┌──
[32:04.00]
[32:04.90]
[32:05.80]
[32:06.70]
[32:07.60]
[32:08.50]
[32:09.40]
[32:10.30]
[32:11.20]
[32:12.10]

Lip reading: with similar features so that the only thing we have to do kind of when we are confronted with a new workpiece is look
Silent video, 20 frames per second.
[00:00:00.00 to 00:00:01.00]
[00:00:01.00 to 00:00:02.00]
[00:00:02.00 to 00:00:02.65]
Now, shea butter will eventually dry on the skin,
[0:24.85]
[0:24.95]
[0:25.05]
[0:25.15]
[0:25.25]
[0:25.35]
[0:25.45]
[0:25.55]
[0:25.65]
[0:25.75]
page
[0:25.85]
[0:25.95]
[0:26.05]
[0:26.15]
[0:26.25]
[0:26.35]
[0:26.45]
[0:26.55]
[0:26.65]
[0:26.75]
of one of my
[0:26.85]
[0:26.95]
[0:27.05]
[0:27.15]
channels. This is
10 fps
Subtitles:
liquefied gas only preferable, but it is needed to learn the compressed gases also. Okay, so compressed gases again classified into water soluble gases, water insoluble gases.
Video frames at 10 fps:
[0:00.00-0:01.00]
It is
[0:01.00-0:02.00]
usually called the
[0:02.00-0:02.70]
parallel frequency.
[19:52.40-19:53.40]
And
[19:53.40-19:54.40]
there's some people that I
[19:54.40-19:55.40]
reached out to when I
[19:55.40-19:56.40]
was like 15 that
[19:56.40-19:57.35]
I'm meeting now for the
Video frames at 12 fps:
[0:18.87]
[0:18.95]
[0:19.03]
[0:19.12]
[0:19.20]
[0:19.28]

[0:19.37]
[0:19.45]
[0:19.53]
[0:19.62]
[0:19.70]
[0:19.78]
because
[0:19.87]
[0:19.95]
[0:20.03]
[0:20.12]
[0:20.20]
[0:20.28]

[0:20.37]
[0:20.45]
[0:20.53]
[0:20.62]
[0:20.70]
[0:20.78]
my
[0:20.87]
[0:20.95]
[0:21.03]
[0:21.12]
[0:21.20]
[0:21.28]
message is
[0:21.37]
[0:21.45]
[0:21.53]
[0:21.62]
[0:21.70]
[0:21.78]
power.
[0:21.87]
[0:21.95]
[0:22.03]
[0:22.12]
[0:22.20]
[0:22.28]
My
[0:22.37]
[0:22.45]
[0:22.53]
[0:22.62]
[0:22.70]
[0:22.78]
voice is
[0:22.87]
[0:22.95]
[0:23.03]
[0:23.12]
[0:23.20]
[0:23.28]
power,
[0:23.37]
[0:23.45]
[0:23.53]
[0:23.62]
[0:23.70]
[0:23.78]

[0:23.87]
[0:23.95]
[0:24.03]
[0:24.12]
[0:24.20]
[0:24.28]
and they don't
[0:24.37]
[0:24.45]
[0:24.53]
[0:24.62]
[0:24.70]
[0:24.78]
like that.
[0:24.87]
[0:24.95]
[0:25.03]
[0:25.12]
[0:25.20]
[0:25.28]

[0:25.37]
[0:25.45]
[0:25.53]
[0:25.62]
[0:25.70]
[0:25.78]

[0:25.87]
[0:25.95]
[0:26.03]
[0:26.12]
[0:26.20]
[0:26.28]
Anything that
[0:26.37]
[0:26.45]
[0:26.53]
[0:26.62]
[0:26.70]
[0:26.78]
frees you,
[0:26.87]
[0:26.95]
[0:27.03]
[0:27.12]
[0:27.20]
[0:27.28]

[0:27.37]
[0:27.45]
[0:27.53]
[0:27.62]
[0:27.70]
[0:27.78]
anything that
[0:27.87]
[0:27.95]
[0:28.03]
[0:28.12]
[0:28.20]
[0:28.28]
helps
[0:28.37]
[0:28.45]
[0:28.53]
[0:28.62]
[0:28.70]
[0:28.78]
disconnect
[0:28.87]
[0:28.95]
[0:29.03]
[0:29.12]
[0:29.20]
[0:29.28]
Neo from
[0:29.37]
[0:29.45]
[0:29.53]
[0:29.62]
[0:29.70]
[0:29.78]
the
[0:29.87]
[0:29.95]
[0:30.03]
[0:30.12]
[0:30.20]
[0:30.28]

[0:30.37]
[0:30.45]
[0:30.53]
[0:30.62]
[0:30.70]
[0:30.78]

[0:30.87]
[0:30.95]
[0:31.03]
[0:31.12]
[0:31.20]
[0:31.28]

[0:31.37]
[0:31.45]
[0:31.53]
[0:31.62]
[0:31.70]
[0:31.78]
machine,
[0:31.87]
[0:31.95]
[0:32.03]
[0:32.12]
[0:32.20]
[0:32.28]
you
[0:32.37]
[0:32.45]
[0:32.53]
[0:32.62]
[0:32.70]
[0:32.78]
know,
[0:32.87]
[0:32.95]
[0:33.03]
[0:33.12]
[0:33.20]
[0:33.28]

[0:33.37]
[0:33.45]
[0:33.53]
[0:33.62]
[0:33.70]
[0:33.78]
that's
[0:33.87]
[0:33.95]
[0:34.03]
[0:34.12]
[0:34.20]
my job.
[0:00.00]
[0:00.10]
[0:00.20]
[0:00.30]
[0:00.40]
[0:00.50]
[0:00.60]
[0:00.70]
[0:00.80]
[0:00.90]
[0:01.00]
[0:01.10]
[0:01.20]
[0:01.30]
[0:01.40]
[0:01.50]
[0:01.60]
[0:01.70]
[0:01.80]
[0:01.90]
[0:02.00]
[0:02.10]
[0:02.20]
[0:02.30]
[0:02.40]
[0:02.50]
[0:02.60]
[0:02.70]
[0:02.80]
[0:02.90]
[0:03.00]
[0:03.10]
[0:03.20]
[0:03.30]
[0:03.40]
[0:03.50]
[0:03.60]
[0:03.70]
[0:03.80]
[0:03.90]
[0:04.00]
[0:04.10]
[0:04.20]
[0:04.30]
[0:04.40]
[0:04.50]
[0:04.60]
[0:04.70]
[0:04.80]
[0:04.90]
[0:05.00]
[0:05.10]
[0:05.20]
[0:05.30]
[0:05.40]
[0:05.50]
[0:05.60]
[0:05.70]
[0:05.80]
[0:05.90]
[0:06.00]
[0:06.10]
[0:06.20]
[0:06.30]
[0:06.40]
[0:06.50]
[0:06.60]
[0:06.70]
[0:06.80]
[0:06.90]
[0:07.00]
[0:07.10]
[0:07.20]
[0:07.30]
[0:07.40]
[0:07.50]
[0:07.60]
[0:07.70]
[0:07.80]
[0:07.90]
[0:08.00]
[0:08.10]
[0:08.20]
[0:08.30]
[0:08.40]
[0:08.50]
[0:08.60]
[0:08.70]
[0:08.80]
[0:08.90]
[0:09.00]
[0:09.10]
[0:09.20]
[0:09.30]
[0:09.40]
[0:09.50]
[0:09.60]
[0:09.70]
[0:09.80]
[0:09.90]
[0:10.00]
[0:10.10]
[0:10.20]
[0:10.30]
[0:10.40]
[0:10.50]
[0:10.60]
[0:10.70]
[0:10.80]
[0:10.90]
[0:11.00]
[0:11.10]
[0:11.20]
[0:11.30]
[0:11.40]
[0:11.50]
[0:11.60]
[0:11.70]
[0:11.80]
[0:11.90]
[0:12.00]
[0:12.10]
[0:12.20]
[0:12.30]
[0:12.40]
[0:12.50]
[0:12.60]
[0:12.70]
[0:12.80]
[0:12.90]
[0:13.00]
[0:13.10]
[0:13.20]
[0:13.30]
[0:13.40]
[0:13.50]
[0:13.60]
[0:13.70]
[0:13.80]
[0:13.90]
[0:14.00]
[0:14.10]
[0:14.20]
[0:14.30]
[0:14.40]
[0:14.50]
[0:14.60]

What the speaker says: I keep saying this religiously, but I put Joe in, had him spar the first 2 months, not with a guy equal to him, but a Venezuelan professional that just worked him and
└──
## Work required:
State how many lines of the records contain the string "frames". The number is the whole answer.

## Solution to this problem:
3